Des fruits palestiniens made in Israël

Agrobusiness colonial

Agrexco, exportateur israélien de fruits et légumes, devrait s’installer à Sète d’ici 2010, créant 200 emplois. Ce projet, intimement lié à la colonisation de la Palestine, contribuerait au passage à flinguer l’agriculture paysanne en Languedoc-Roussillon. Tout le monde n’est pas d’accord…
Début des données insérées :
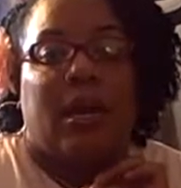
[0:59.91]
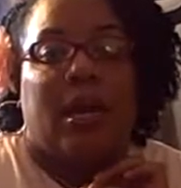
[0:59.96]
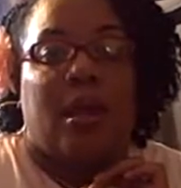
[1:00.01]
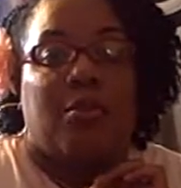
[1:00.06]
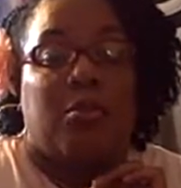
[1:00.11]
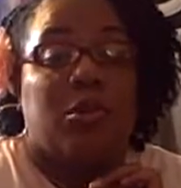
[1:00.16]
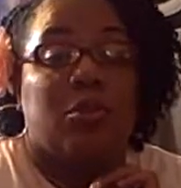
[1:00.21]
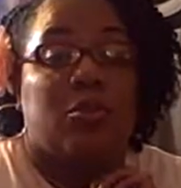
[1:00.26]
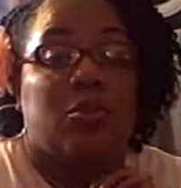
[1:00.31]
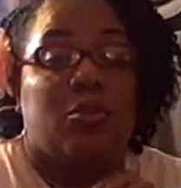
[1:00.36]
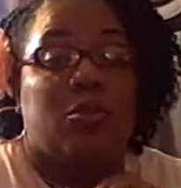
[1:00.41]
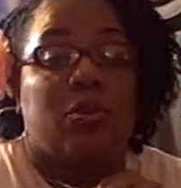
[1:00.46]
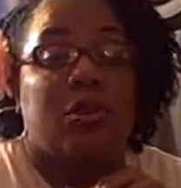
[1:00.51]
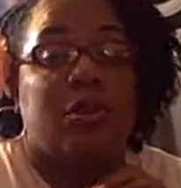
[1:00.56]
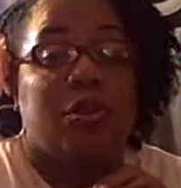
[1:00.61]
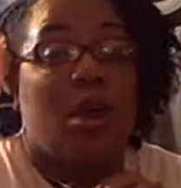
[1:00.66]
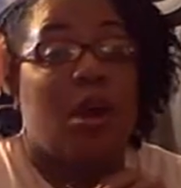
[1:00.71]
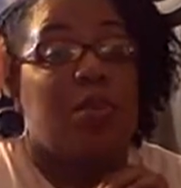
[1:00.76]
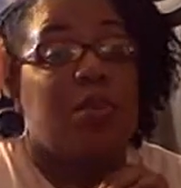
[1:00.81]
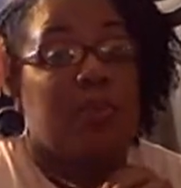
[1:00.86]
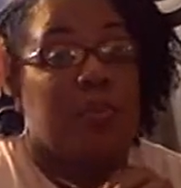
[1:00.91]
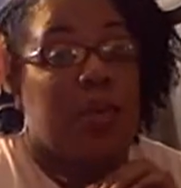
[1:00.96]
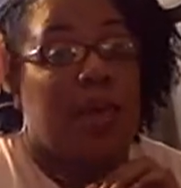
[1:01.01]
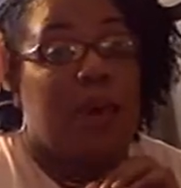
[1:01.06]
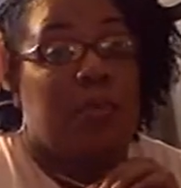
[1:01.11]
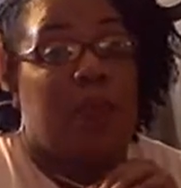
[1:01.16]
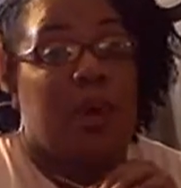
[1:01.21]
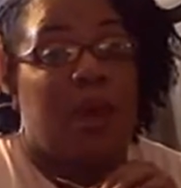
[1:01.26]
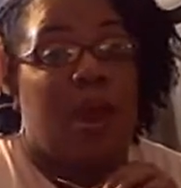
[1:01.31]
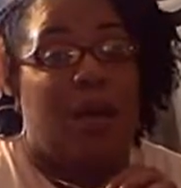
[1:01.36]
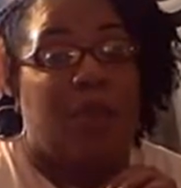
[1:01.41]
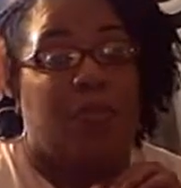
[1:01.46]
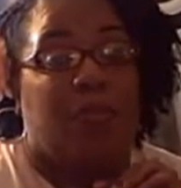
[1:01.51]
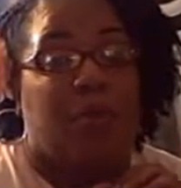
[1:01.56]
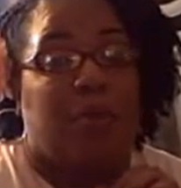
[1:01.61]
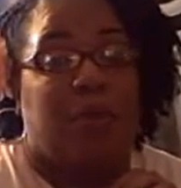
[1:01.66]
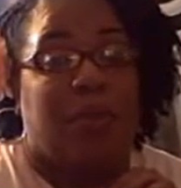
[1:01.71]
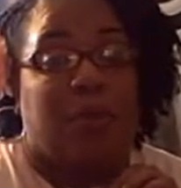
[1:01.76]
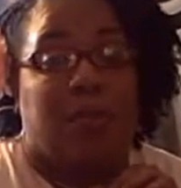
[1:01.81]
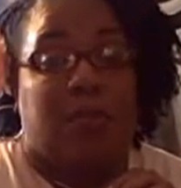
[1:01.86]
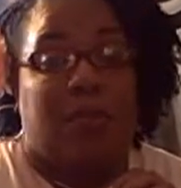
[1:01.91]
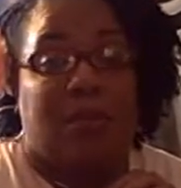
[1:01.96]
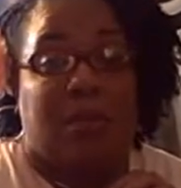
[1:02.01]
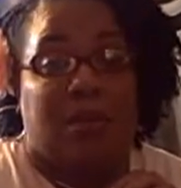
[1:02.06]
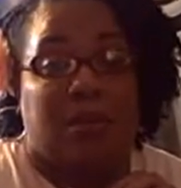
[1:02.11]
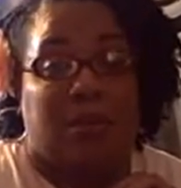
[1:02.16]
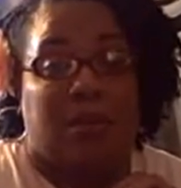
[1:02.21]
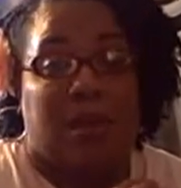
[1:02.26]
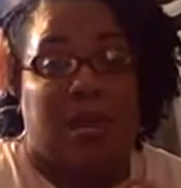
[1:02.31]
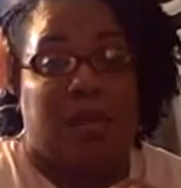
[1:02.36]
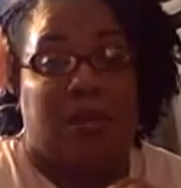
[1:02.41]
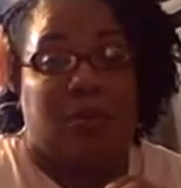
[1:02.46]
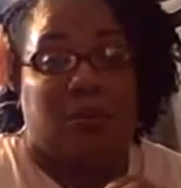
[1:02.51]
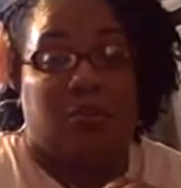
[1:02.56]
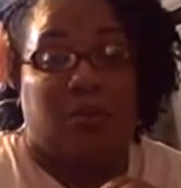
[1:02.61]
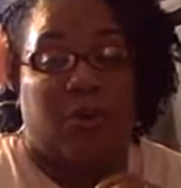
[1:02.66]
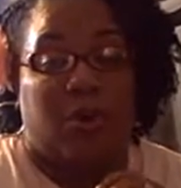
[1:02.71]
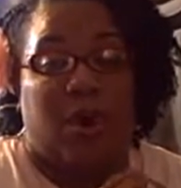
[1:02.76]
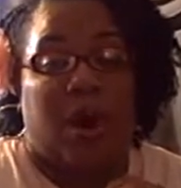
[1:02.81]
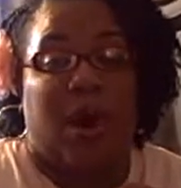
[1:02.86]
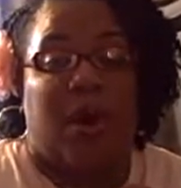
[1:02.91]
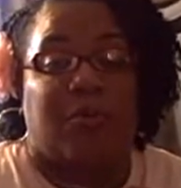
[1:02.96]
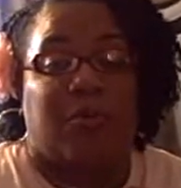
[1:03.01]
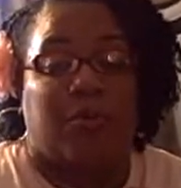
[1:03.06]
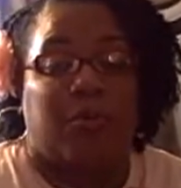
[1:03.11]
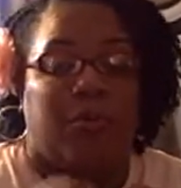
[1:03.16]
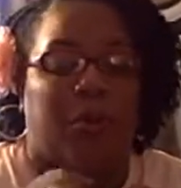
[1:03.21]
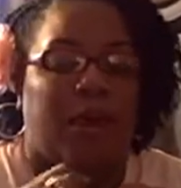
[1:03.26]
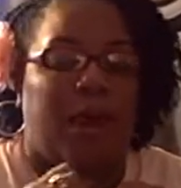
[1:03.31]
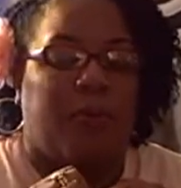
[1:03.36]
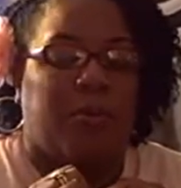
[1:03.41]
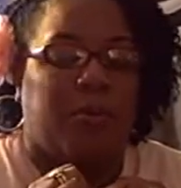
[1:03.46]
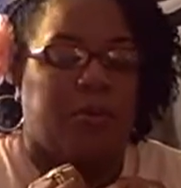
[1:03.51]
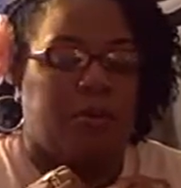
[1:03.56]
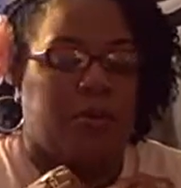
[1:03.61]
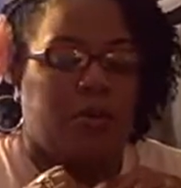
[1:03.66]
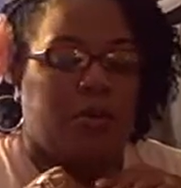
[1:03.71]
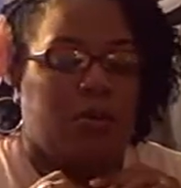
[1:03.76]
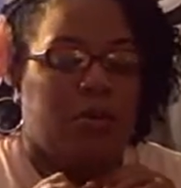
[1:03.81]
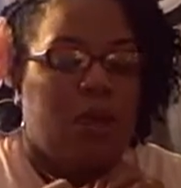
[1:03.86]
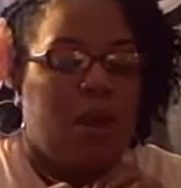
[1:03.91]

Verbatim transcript: And yeah. Mr. Chris also got me an Afro Pick pendant made as well. Yeah, I have yeah. to wear that one too.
« VOUS SAVEZ qu’ici nous sommes une zone libérée d’Eretz [Israël] depuis trente ans ! » C’est par ces mots que l’inénarrable Georges Frêche,président de la Région Languedoc- Roussillon, accueillait une délégation israélienne en 2007. Car Jojo est un chaud partisan de la politique de Tel-Aviv. À tel point qu’en janvier 2009, en pleine offensive contre Gaza, et en prévision des futures régionales, il annonce un plan d’investissement de 200 millions d’euros pour le port de Sète, avec l’arrivée sur le terminal de la société israélienne Agrexco – un des plus gros exportateurs de fruits et légumes frais dans le monde.

L’arrivée d’Agrexco sur Sète a pourtant du mal à passer. Car cette firme vend illégalement des fruits et légumes labellisés « produits d’Israël »,mais cultivés dans des colonies implantées sur les territoires palestiniens1, principalement dans la vallée du Jourdain. Une vallée où 7000 à 9000 colons contrôlent 95% des terres et 98% de l’eau. Agrexco est l’une des principales entreprises à exploiter les ressources agricoles de ces colonies, illégales au regard du droit international. Pire encore : Agrexco, gérée à 50% par le ministère de l’Agriculture israélien, est le véritable bras armé de la politique de colonisation agricole en Palestine.

Georges Frêche, sous prétexte de créer 200 emplois, signe donc un contrat avec une boîte qui exproprie les paysans palestiniens, puis les embauche à moindre coût sur leurs propres terres. Le sujet rend le président de Région chatouilleux : à l’avant-veille d’une manif contre Agrexco, il déclare, tout en finesse : « Ils manifestent pour Ben Laden ! » À une lettre de France-Palestine Solidarité2 l’interpellant sur son non-respect du droit international, il répond : « Je n’ai pas l’habitude de mêler la politique et l’économie. » Dans la foulée, il accuse d’antisémitisme un élu Vert opposé au projet3.

Si cette opposition était au début plutôt timide (qui va cracher sur 200 emplois ?!), une coordination de 93 partis politiques, syndicats et associations a vu le jour à l’appel d’une « coalition contre Agrexco »4. Car l’arrivée à Sète de ce fleuron de la colonisation israélienne soulève de nombreuses questions politiques, mais aussi économiques et écologiques. Pour Nicolas Duntz, de la Confédération paysanne, l’implantation d’Agrexco est aussi une « aberration écologique et économique  ». « Transporter un produit sur des milliers de kilomètres » coûte cher à la planète et à la paysannerie locale. « On ne peut pas avoir de politique de développement agricole régionale fiable si on ne met pas tout en oeuvre pour créer de l’emploi paysan. »

La coalition contre Agrexco arrive donc à se mobiliser sur plusieurs fronts : solidarité avec la Palestine, boycott des produits israéliens, droit international, emploi paysan, autonomie alimentaire, écologie. En juillet, quatre membres de la coordination sont partis en Palestine pour rassembler des preuves, en vue d’une éventuelle action en justice. Si le combat a démarré dans l’Hérault, il doit à terme devenir européen car, comme l’explique Vincent Mazureck (NPA), « si Agrexco est rejeté de Sète et s’installe à Barcelone, on sera bien avancés… ». Mais si, faisant l’unanimité contre eux, les truands d’Agrexco atterrissaient en prison, on leur apporterait des oranges palestiniennes.


1 L’UE et Israël ont des accords commerciaux qui permettent des exemptions de droits de douane.